Но до этого, пока я все еще Великий Князь… чтоб вам, дармоедам, всем пусто было… да… пока я Князь Великий и величавый, справедливость вершащий и разных там всяких недовольных наказывающий законодательно… то… имею я, стало быть, неоспоримое свое право… именно право… а право, замечу вам, сильнее долга… ежели раньше не знали, знайте… так вот. Имею я право… эта… делать, чего хочу и когда хочу. Нет, не то. Это само собой. Но было что-то конкретное, явное, чего я хотел сегодня сделать, и на что имею полное право. Что же это такое было, птица и камень? Так, счас… Подождите…
Он еще раз отхлебнул из бутылки. В зале загудели и зашевелились.
— А ну молчать! — рявкнул Зигвард. — С вами ваш повелитель разговаривает! Не простолюдин какой-нибудь, не мещанин презренный… да… Ага, вот! Вспомнил. Я все вспомнил! Счас скажу. Ну-с, так… В общем, распускаю я ваше заведение. Распускаю Рядилище. Пусть будут новые выборы. Зажрались вы все и заволосели. Хватит. Вон отсюда. Идите себе распущенные по домам, нечего у государства кровь пить да на шее сидеть… у государства… да… толку от вас никакого, окромя вреда.
Он еще раз хлебнул и выронил бутыль. Бутыль разбилась при абсолютной тишине зала.
— Ну и вот, — сказал Зигвард. — Все. Чего расселись? А ну, кыш отседова по домам! Как пиявки впились в свои места, бездельники. Идите, идите. Ибо такова есть моя великокняжеская воля. Кыш!
Он махнул рукой, будто отпугивая голубей от ведра с овсом. Слезая с подиума, он зацепился ногой за ступеньку и упал, но поднялся быстро и, шатаясь, вышел в боковой ход. Дверь, снабженная хорошо смазанной пружиной, беззвучно закрылась за ним.
Дальше предстояло в кратчайший срок попасть домой. Князь скатился с лестницы (он был совершенно трезв), пробежал по уклонному коридору, ведущему в столовую Рядилища, спустился по еще одной лестнице, проскочил в банкетную залу и бросился к четвертому справа эркеру. Выбив ногой раму и стекло, он перелез через подоконник, повис на руках, и упал на желтеющий газон. Перебежав улицу, он нырнул в один из темных переулков и стал пробираться ко дворцу прямым путем. Во дворец он проник с брошенного черного хода, где он давеча проверил исправность двери. Поднявшись к себе на второй этаж, он весьма удивил дворецкого.
— Господин мой… — сказал дворецкий.
— Отвяжись, — сказал князь пьяно.
Он запер дверь в гостиную и ринулся в спальню. Он надел новые, прочные штаны, свежую длинную рубашку, кожаные сапоги, и кожаную же куртку. В голенище правого сапога он сунул кинжал. Пристегнул четыре кошелька, набитые золотыми монетами, к поясу. Несколько ценных свитков сунул в левый карман штанов. И стал ждать.
Он не ошибся.

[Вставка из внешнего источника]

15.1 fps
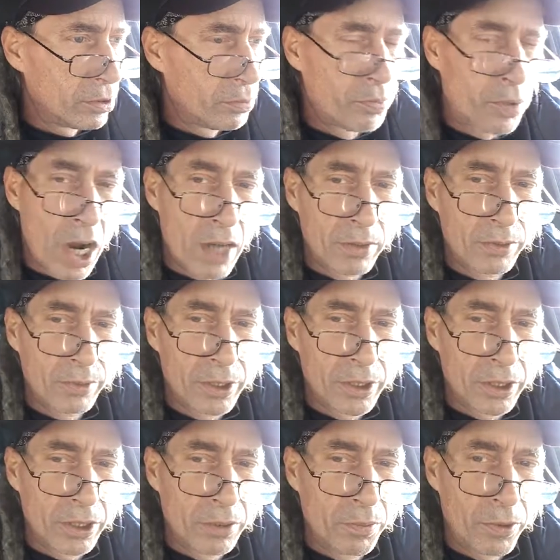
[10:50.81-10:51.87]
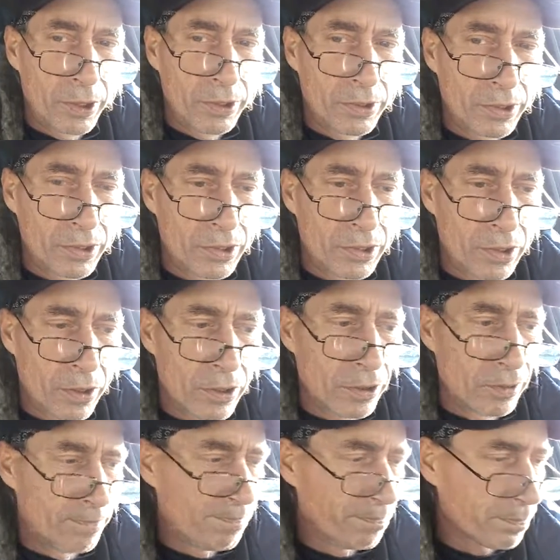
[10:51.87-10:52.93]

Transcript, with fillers: is probably a good place to start.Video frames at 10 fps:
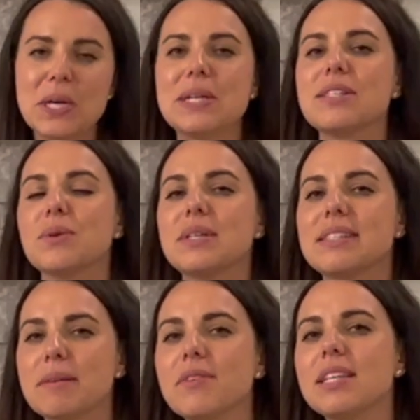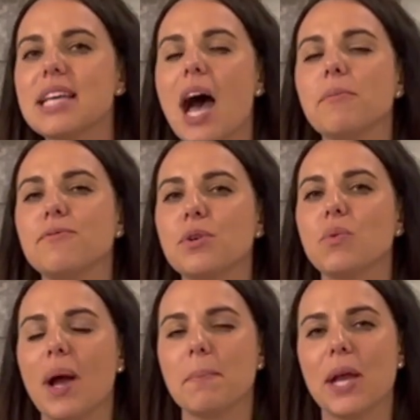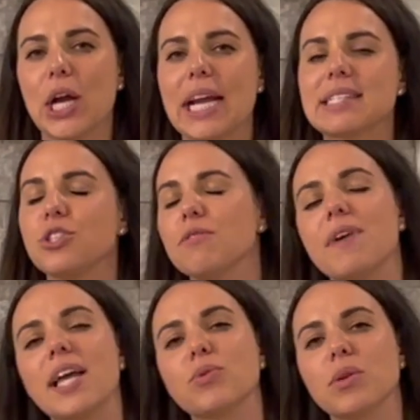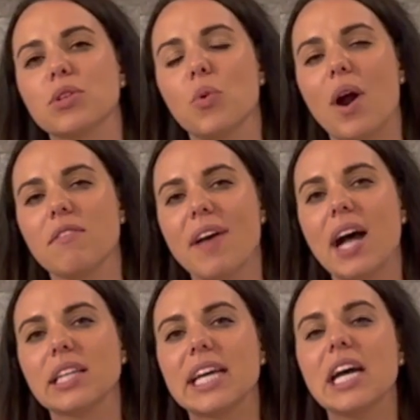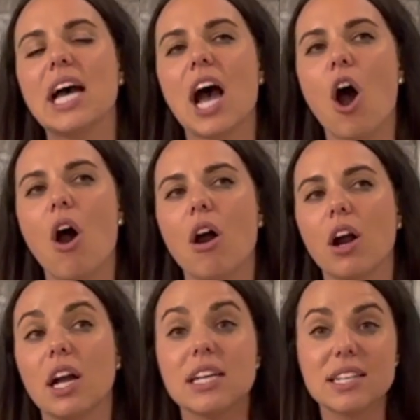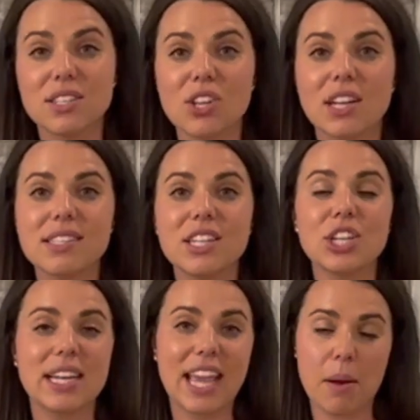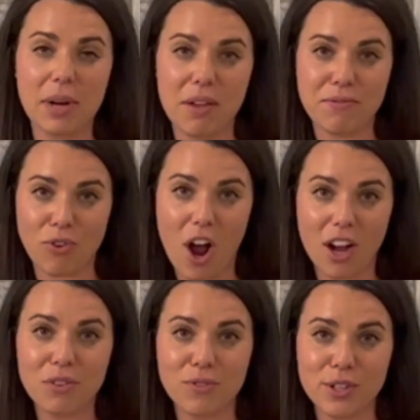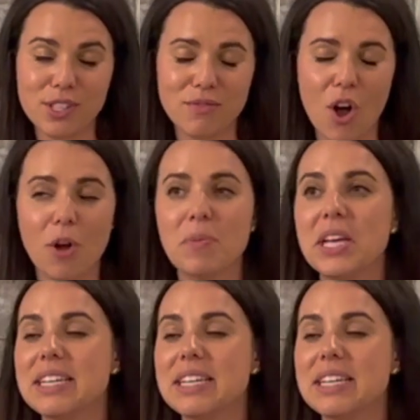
So some of the top food and wine pairings that you'll find throughout the Loire Valley are sausage and Cabernet Franc, first of all.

Он очень хотел ошибиться, но он не ошибся. Всего через полчаса в передней раздались твердые шаги и Зигвард услышал хрипловатый голос Хока. Дворецкий что-то ответил. Хок переспросил.
* * *
Двое пришедших с Хоком заняли позиции — один у входной двери, другой у окна.
— Он у себя? — спросил Хок.
— Да. Он не будет сопротивляться, он очень пьян.
— Чего он не будет?
— Сопротивляться.
— Дурак.
Хок постучал в дверь княжеских апартаментов.
— Князь! Срочное послание от Фалкона! Чрезвычайно срочное! Нападение артанцев на западе!
Ему никто не ответил. Хок отступил на шаг и ударом ноги выбил засов. Дверь распахнулась. Хок зашел внутрь и прикрыл дверь. В апартаментах было тихо. Хок вытащил кинжал и стал методично обходить комнаты. В спальне он открыл потайную дверь и заглянул вниз. Нет. Порошок, рассыпанный на третьей и четвертой ступеньке лестницы, не был потревожен. Хок вышел в гостиную. В кабинет. В столовую. Ему не понравился вид второго окна. Он подошел вплотную, открыл окно и глянул вниз, и тут же выпрямился. Эхо от ударов подков о мостовую было отчетливо слышно в проулке, и удары удалялись.